Forrest Kirk: Temple Run

14 July - 13 August 2022 London

Private View: Wednesday 13 July, 6:30- 9pm 

London (London Bridge)

 

Glinting with gold and rendered in vivid hues of red, green, brown and white, heavily textured forms shift between figuration and abstraction, simultaneously captivating and eluding the gaze. These works are part of an arresting new body of work by Los Angeles-based artist Forrest Kirk whose painting practice incorporates a wide range of media to create bold sculptural surfaces. Over the last decade, Forrest has developed a highly unique visual language that emerges through a layered process encompassing research, material experimentation and an intrinsic understanding of colour, texture and form. His first solo exhibition at Kristin Hjellegjerde Gallery, London, playfully entitled Temple Run, takes the city’s colonial history as its departing point, examining ongoing debates around stolen artefacts that continue to reside in museum collections across the UKwhile also speaking to contemporary issues around conflict and cultural identity.

 

For Forrest, the artistic process typically begins with research into the geographical location where the work will be exhibited.

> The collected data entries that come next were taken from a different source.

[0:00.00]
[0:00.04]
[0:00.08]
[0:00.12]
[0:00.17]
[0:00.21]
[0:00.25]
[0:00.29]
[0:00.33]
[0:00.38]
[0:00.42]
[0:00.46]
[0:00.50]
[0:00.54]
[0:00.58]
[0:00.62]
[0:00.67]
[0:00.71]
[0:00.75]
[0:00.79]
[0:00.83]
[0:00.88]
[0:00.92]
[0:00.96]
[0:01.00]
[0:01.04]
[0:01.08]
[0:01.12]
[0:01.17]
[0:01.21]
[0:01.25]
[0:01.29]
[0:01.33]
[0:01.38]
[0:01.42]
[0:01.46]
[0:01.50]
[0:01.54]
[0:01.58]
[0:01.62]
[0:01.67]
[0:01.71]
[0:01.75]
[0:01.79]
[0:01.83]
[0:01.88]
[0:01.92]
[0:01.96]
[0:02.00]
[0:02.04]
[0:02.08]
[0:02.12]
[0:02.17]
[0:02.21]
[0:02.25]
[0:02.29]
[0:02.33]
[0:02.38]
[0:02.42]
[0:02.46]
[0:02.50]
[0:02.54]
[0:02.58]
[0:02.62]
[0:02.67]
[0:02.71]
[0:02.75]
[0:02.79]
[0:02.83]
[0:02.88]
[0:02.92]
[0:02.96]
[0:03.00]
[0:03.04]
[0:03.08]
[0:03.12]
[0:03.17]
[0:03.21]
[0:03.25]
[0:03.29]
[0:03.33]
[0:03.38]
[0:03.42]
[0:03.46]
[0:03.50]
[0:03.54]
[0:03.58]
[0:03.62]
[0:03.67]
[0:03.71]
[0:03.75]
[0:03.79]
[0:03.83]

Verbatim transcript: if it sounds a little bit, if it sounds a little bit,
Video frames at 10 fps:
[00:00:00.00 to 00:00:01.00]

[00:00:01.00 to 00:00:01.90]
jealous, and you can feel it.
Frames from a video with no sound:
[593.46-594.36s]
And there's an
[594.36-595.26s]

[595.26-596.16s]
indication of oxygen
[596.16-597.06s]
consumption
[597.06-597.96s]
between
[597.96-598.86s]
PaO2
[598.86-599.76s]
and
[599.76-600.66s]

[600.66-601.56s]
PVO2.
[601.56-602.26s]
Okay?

For this show, he was particularly drawn to the history of trade in London, once known as the ‘centre of the world’, and how this glorified past is entangled not only with war but also the pilfering of cultural property from Africa and other ancient civilisations. In the last few years, The British Museum in particular has faced criticism for exhibiting stolen artefacts. The title of the exhibition, named after the video game Temple Run –which begins with the character grabbing an object from a temple and being chased by the creatures of the jungle – not only makes reference to this history, but also, more crucially, to our cultural acceptance of it. In a similar way, the flat desert landscape that serves as the backdrop to each painting evokes the graphical game aesthetic while also drawing our attention to the way in which we have historically normalised, or even trivialised the looting of culture.

 

This is also reflected in the painting process itself, which begins with the artist priming the canvas with black gesso. ‘For me, it’s about starting with infinite possibilities. Everything starts from darkness. From black, any colour can be created,’ says Forrest. He then lays the canvas onto the floor and makes instinctive sweeping marks that serve an almost ritualistic purpose in the sense that they prepare the artist for the creation of the work. For this particular series, he decided to take this process one step further by painting over each canvas with horizontal stripes of red, black and green, the colours of the Pan-African flag that was designed to represent the African diaspora and symbolise freedom. This not only gives the work a deeply personal resonance, but also provides a base colour palette and a sense of depth. The artist then applied further layers of paint, mixing the colours with gorilla glue in the alla prima (wet-on-wet) technique to create stuttering, swirling marks and thick areas of impasto. Forrest likens this period of painting to ‘play’ in the sense that it is both instinctive and highly physical. He uses brillo pads, sandpaper and a knife to scratch, push and pull at the surface, to simultaneously reveal and obscure the layers beneath.

 

It’s only once he sits the canvas upright against a wall that he begins to think about the intention of the work and starts to carve out a form by adding the background and subtracting what’s already there. In a way, the process of flattening the complexity of colour and mark-making with the block colour background reflects the simplification of historical narratives while the figures and forms at the forefront have a strikingly dynamic presence. While some evoke the outline of warriors seemingly clutching spear-like objects others remain more abstract. ‘For me, this show is all about the texture,’ says Forrest. ‘The picture is secondary.’ Indeed, at times, the image that we initially glimpse turns out to be illusory. In many of the paintings, for example, there appears to be a single white cloud floating in the slate grey sky but closer examination reveals this to be the outline of an alien spaceship. This not only adds a sense of playfulness to the composition, but also draws attention to how our perception is sometimes skewed by expectation. In other words, we see what we want to see, or more often, what we have been taught.

 

While some of the works do feature more concrete, recognisable images from Forrest’s lexicon, such as the bomb in Timing, we find ourselves, as viewers, compelled towards the surface where any shadow of a form or figure gives way to the physical gestures of mark making, the rich swirl of colours, the metallic glint of gold. In this sense, the artist invites us to embrace a more liberated viewing experience, freed from the constraints or expectations of representation, in which we are able to more deeply contemplate the way in which we consume and understand cultural and visual histories.